Bureaucrats who have not been inside the walls of a K-12 classroom, since graduating from high school, want to measure teachers by how well their students fare on standardized tests. Some states are already firing teachers, based on this illogical system.
I would like to ask people like Education Secretary Arne Duncan, so-called reformers Michelle Rhee, Bill Gates and even President Obama how they measure teachers.
What I know is that a few weeks ago, a student walked into the cafeteria at Chardon High School in Ohio, pulled a gun and shot three students to death. In the aftermath, this proud, quiet town and all of the Greater Cleveland area mourned. Yet talk of testing and value-added continued.
Students at my school, about 15 miles west of Chardon, wore the high school's colors and spoke somberly of the tragedy. The Cleveland Cavaliers paid tribute to the fallen students and their community at a home game that week. Chardon teachers tweeted about how proud they were of their students' courage, when they returned to school days later. Still, teachers and students planned for the test, so some bureaucrat can judge how much value has been added to learning.

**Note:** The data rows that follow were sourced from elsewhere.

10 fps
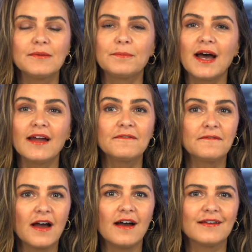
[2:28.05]
by
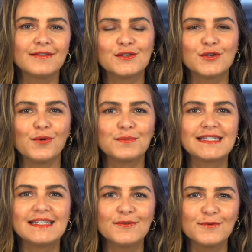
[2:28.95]
far the top
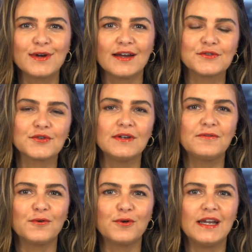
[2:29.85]
single country for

And now, as I write about this unfathomable event, I weep awkwardly, considering what it all means. Yet my contemplation is interrupted by e-mails about the test and what we can do to get more students to pass -- to increase their value-added scores, whatever that means.

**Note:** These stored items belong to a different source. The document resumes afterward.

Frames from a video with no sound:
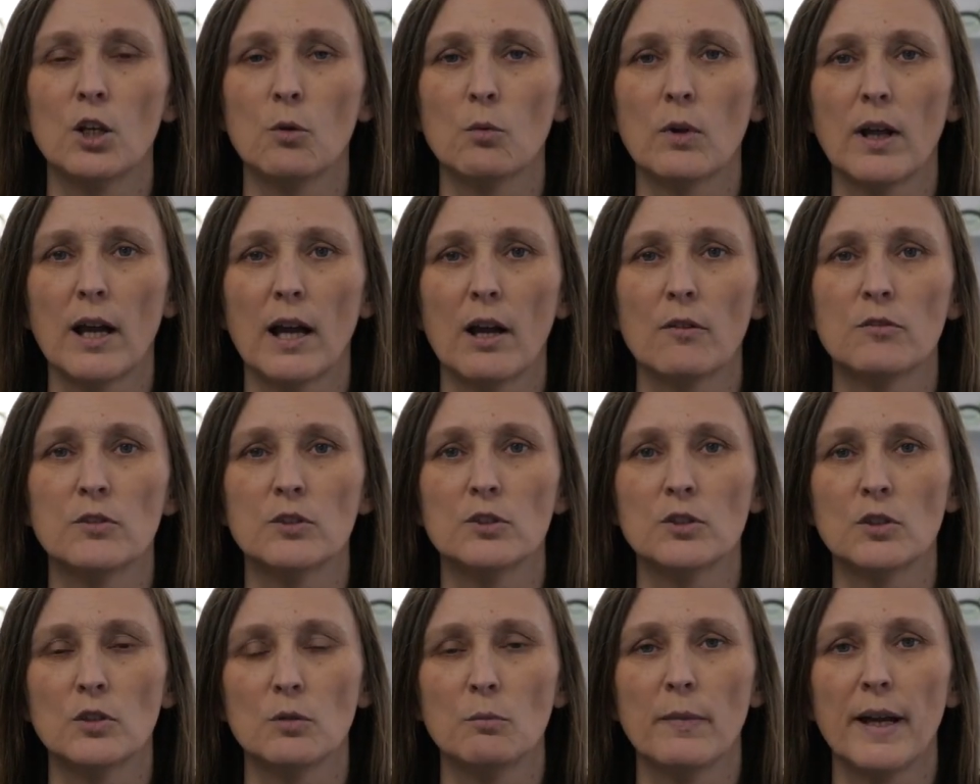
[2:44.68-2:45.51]
you will have to
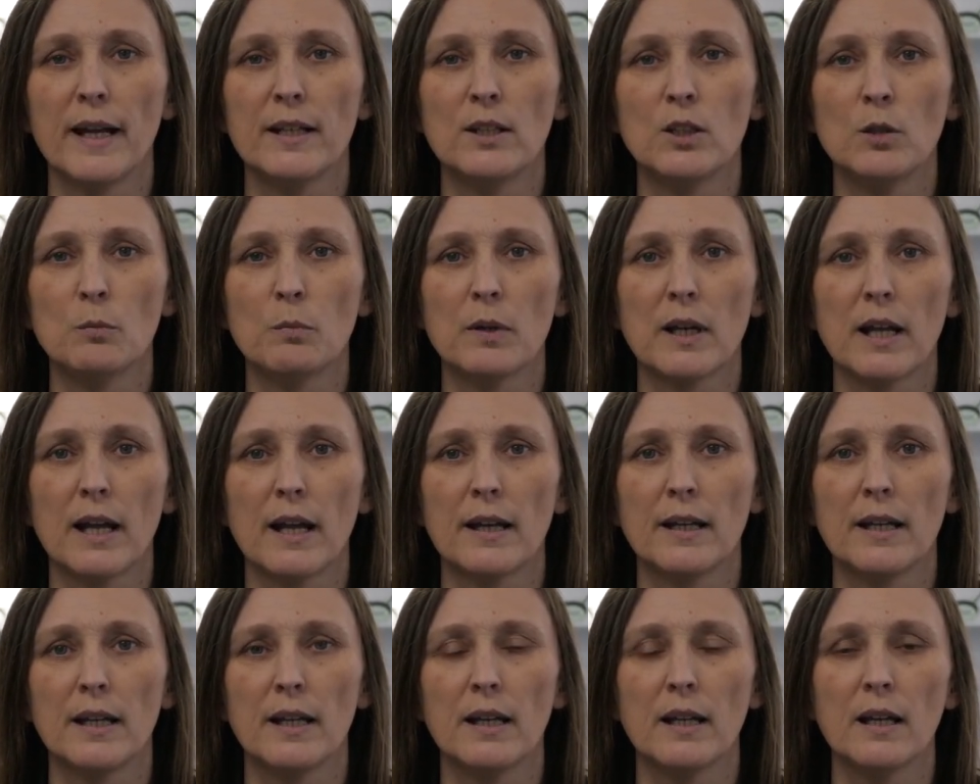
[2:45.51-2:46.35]
do menu
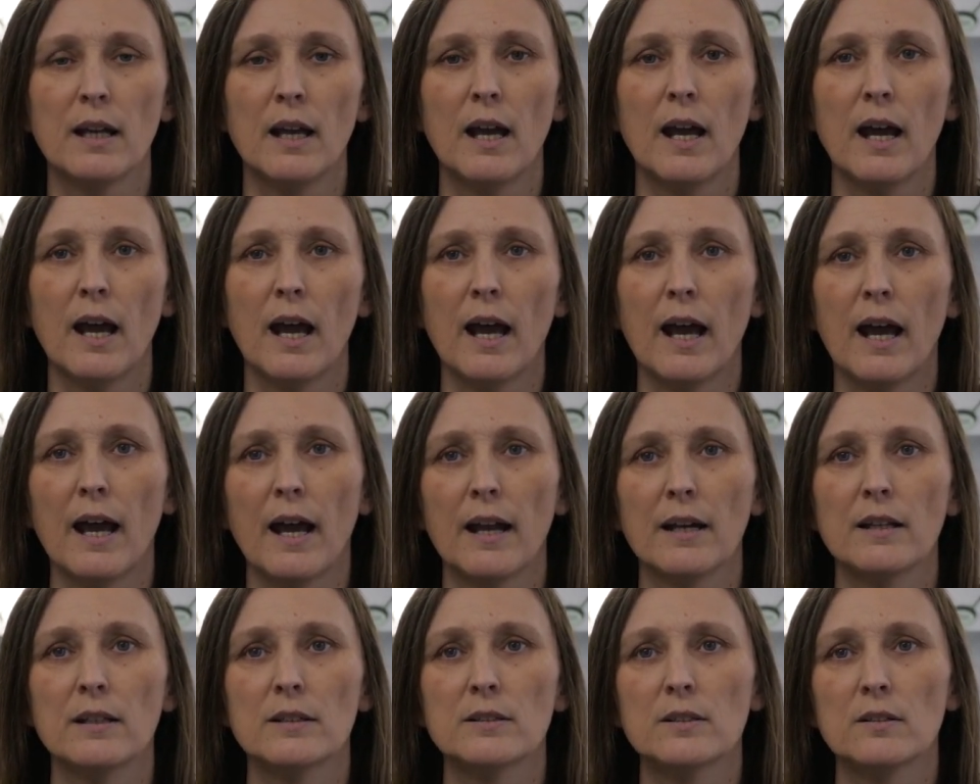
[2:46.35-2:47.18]
planning
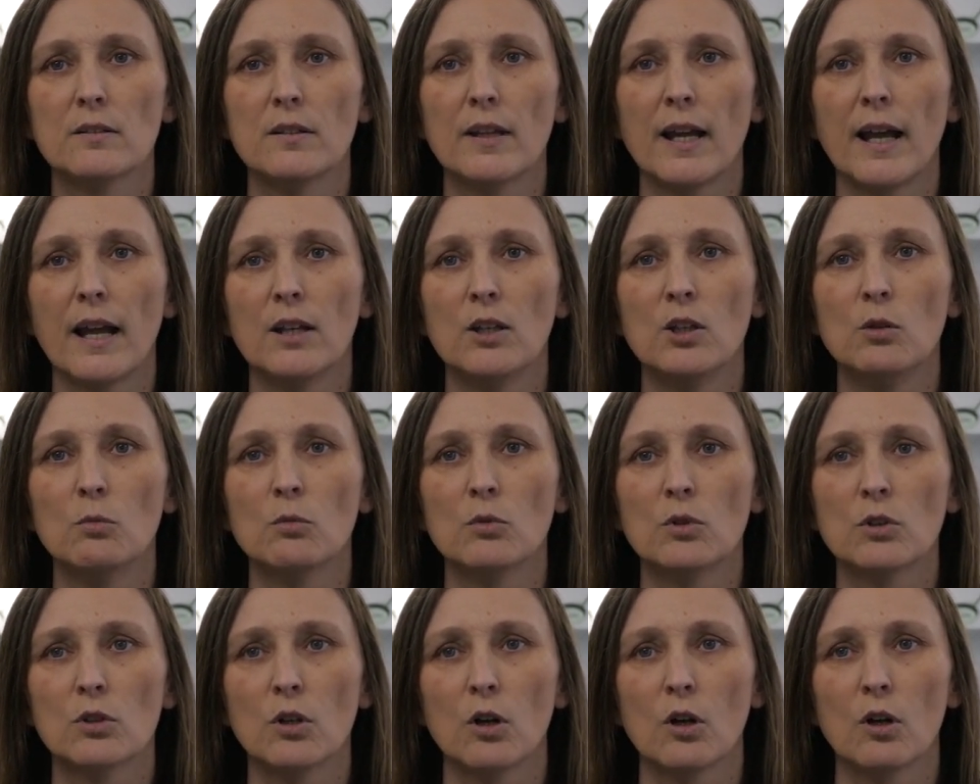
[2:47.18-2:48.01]
and then you
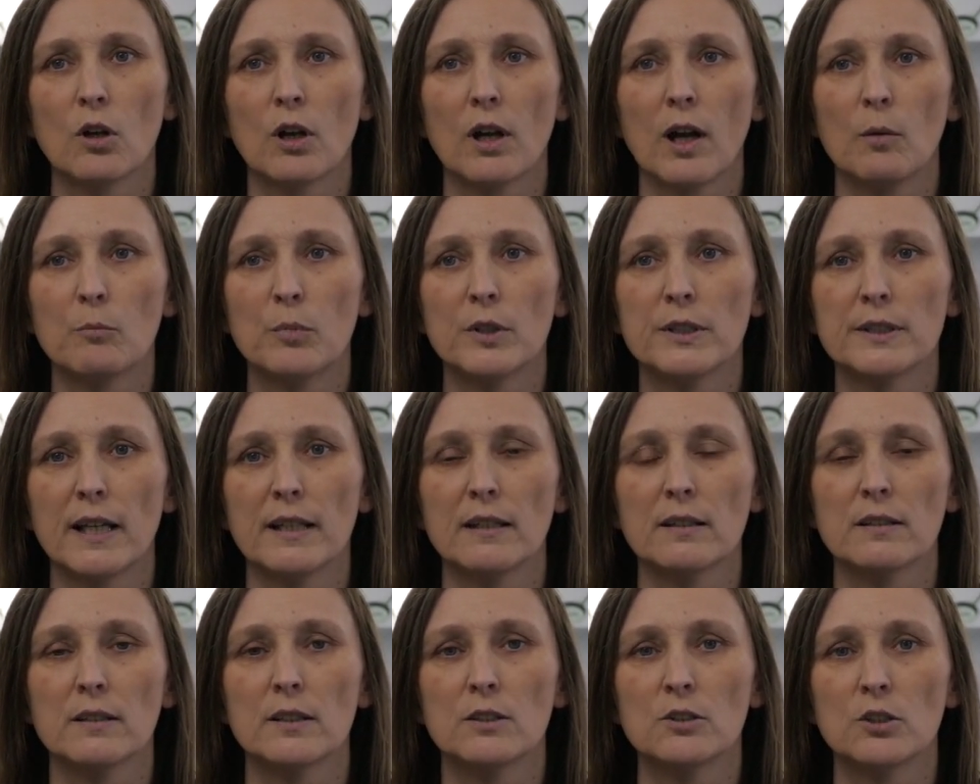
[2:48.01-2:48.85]
will cook and
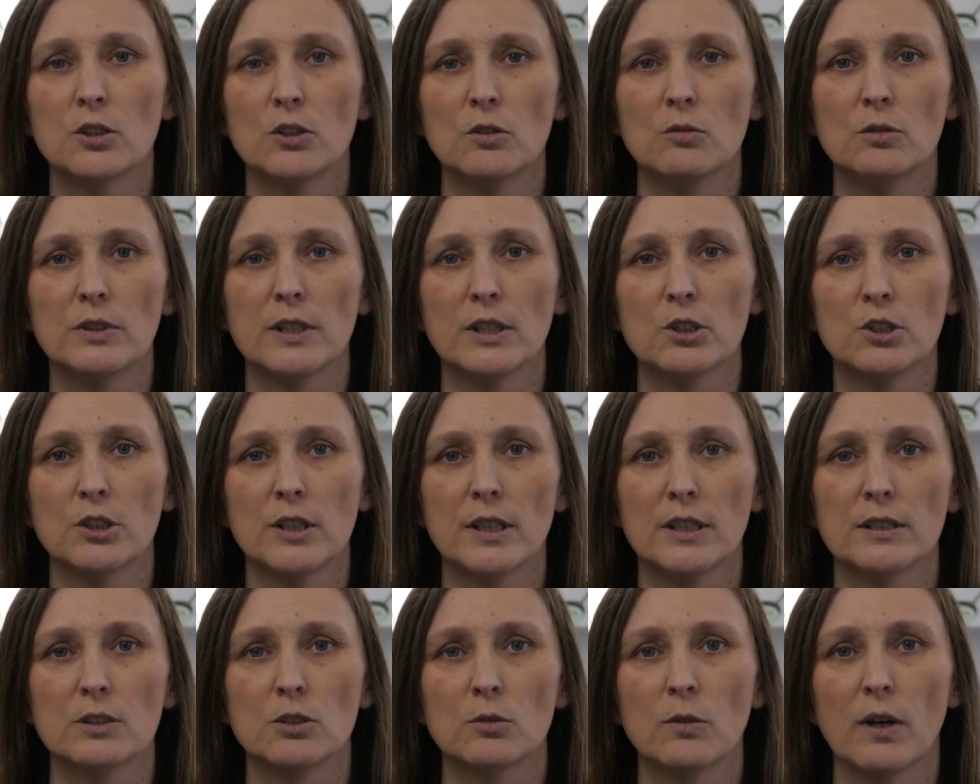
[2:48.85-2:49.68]
present the two
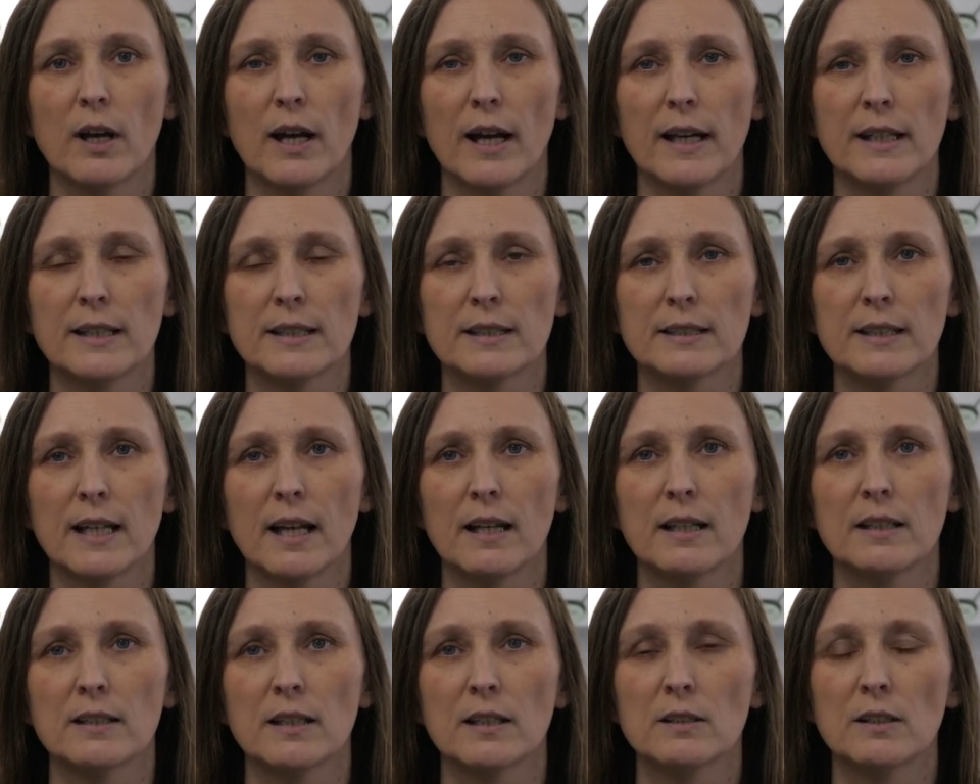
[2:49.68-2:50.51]
dishes to a high
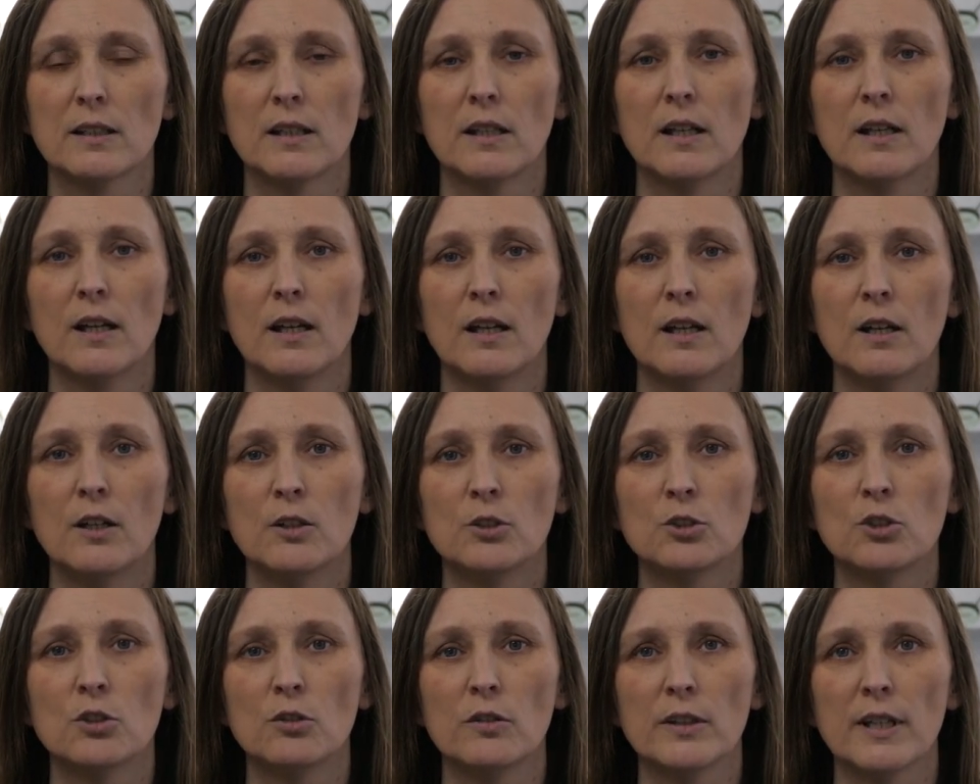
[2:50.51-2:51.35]
standard.
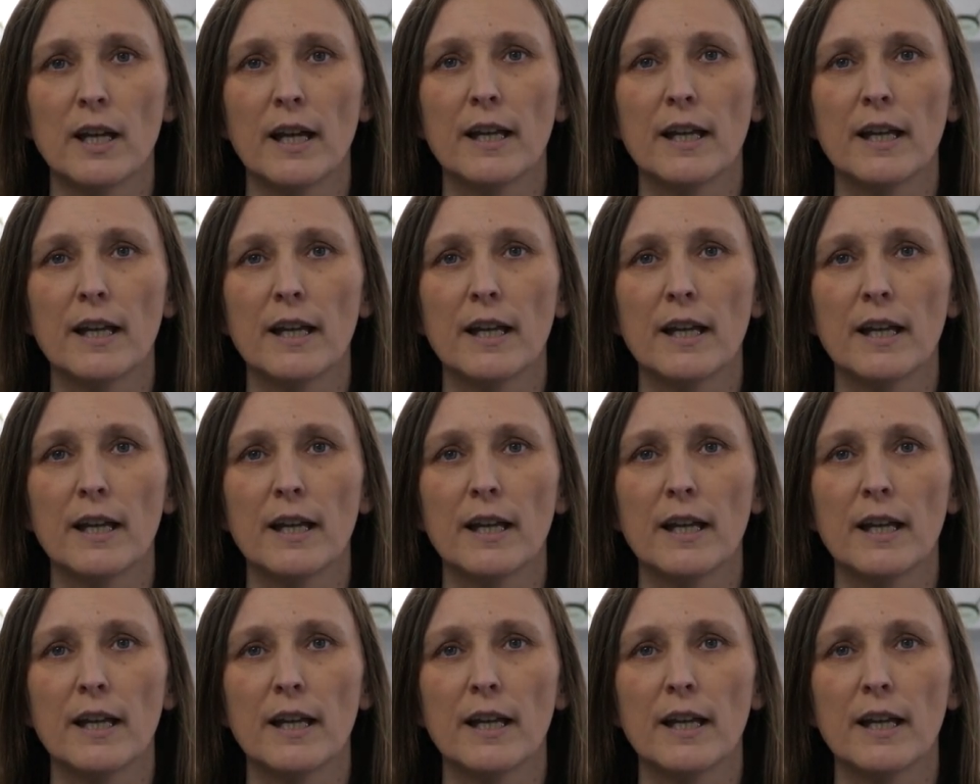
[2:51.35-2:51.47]
During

Later this school year, along with all Ohio students, Chardon kids will sit for this insidious test. Is it fair to hope that they'll be completely focused for 150 minutes? What if their minds drift to their slain friends? Will they wonder if anything so horrible could ever happen again? How important will math and science problems be on that day?
And if those students struggle on this crazy, one-day, all-or-nothing assessment, their teachers -- the ones who the Chardon students looked to first for support and protection in their greatest moment of need -- will also fail, according to Obama, Duncan and their sad rating system.
When that time arrives, what I'd like to know is how does the value-added system measure death?